Hat levhalarında yazının kâğıdın tamamına değil sadece bir kısmına yerleştirilmiş olması gelenekte kâğıdın da bir grafik değeri taşıdığını gösterir. Bu itibarla hat kâğıtlarının kesilmesi de dikkat ister. Öyle ki kesmeye başlarkenki milimlik bir sapmaya sonunda büyük bir biçim bozukluğuyla karşılık verir.

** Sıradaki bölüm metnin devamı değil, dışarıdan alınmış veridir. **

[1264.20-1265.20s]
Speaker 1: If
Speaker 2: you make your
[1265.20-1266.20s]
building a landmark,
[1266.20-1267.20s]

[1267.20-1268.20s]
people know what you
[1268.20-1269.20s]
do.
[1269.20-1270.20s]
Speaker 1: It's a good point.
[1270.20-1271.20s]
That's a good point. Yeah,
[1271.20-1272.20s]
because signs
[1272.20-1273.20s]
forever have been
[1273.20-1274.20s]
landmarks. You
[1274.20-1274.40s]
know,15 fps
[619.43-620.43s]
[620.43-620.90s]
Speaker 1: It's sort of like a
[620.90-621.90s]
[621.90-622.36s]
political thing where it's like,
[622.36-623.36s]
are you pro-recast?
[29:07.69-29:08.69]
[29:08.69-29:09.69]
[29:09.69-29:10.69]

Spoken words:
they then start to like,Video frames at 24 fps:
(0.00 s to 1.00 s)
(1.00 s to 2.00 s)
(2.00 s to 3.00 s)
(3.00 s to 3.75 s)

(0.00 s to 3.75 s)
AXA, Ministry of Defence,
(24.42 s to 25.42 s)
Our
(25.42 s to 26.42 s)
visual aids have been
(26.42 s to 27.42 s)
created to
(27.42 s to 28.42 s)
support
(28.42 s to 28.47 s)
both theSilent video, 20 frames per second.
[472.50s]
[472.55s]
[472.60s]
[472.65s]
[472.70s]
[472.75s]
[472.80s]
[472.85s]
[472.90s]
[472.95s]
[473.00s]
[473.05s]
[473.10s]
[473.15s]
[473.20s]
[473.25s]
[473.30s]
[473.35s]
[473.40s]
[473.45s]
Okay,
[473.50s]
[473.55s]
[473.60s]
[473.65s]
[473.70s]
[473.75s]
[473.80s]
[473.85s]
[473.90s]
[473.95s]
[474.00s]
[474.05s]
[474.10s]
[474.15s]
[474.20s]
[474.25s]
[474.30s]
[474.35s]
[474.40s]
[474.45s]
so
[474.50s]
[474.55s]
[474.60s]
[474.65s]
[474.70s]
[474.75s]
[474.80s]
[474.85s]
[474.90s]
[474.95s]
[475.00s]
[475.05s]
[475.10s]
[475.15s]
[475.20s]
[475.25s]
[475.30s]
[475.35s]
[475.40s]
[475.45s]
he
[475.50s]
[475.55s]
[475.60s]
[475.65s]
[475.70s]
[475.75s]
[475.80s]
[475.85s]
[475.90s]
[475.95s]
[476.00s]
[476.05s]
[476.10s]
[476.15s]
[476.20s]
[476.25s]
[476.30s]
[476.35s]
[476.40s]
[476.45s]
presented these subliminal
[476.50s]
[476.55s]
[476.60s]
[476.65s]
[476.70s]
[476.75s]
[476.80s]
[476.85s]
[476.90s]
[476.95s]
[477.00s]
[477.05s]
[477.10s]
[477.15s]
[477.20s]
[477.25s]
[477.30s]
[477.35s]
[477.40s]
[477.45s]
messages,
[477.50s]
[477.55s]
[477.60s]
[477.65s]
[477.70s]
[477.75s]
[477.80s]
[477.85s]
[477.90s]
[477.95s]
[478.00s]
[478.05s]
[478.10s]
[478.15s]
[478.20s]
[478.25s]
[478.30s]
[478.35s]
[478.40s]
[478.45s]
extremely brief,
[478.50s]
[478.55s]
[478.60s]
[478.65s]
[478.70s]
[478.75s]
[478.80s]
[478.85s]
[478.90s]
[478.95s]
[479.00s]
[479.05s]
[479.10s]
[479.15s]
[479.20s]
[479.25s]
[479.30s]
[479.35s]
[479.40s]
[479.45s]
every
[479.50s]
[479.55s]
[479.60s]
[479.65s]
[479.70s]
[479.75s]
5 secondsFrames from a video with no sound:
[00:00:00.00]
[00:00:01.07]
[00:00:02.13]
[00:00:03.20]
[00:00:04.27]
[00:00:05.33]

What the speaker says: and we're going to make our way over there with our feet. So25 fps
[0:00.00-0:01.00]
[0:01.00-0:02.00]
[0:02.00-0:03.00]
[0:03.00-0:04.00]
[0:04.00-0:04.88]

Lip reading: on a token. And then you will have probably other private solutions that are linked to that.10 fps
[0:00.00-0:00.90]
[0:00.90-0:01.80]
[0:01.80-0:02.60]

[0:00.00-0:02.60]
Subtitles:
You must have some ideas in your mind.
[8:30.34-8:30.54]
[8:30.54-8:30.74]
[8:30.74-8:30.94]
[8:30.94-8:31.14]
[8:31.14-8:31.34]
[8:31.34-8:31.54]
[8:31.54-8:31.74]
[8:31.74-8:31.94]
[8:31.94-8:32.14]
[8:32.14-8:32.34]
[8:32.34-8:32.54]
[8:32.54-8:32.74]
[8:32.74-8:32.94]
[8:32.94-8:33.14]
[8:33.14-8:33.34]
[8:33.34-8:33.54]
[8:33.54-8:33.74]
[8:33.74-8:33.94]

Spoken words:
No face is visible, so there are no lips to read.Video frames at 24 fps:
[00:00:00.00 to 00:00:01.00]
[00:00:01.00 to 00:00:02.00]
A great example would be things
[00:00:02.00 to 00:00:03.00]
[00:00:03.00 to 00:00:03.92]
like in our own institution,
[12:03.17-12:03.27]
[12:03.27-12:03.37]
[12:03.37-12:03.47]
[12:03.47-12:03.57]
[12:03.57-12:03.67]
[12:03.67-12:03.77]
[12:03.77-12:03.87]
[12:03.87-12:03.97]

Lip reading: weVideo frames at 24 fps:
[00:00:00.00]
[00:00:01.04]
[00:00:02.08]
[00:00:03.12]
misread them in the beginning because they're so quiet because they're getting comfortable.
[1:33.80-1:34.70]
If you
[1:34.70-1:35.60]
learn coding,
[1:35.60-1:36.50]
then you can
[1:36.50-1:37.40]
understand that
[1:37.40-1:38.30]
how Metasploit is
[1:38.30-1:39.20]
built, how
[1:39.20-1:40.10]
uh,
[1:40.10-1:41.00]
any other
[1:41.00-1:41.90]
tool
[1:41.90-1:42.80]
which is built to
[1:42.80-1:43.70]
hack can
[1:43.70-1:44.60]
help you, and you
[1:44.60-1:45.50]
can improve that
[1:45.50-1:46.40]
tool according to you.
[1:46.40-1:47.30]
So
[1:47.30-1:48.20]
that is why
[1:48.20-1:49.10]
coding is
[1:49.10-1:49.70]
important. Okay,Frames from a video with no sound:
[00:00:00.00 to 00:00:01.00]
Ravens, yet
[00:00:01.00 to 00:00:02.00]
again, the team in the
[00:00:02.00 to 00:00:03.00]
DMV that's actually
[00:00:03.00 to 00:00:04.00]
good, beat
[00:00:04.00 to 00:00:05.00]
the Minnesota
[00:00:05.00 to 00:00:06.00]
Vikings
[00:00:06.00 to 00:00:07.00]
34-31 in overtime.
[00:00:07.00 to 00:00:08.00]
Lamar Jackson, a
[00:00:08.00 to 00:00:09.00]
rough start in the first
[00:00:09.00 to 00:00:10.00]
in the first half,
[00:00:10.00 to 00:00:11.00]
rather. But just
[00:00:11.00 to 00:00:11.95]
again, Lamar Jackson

Her yazı her kâğıda yazılmaz. Sathında gezinen kalemin ve mürekkebin, kimyasıyla uyum sağlamasını istemek hakkına en baştan sahiptir kâğıt. Kimi kâğıt suçludur açığa çıkan bir uyumsuzlukta. Bağrına düşenin, sathında gezenin kadrini kıymetini bilmemiştir. Kimi de kalem ya da mürekkep bozar oyunu. Çünkü kâğıdın bağrı delinmektedir. Kalem, içindeki mürekkebe yükler her şeyi, akıtır şunun şurasında. Hafifler yazının sonunda. Tükenebilir hatta. Ama kâğıt öyle mi? O, üzerine yükleneni taşır. Ağır gelmez mi? Gelir. Ama kâğıt işte. Her şeye katlanır.

Yo, aldanmamalı bu sessizliğe. Nihayette kâğıdın da bir tahammül gücü vardır. An gelir o da üzerine yazılana baş kaldırır. Ağırlığını koyar, sesini yükseltir. Böyle zamanlarda dağıtır mürekkebi, kaydırır, boncuklaştırır, terleyip atar, ya da tümden kusar. Reddeder üzerine yazılanı neticede. Onun bile içine sinmez. Kâğıdın intikamıdır bu.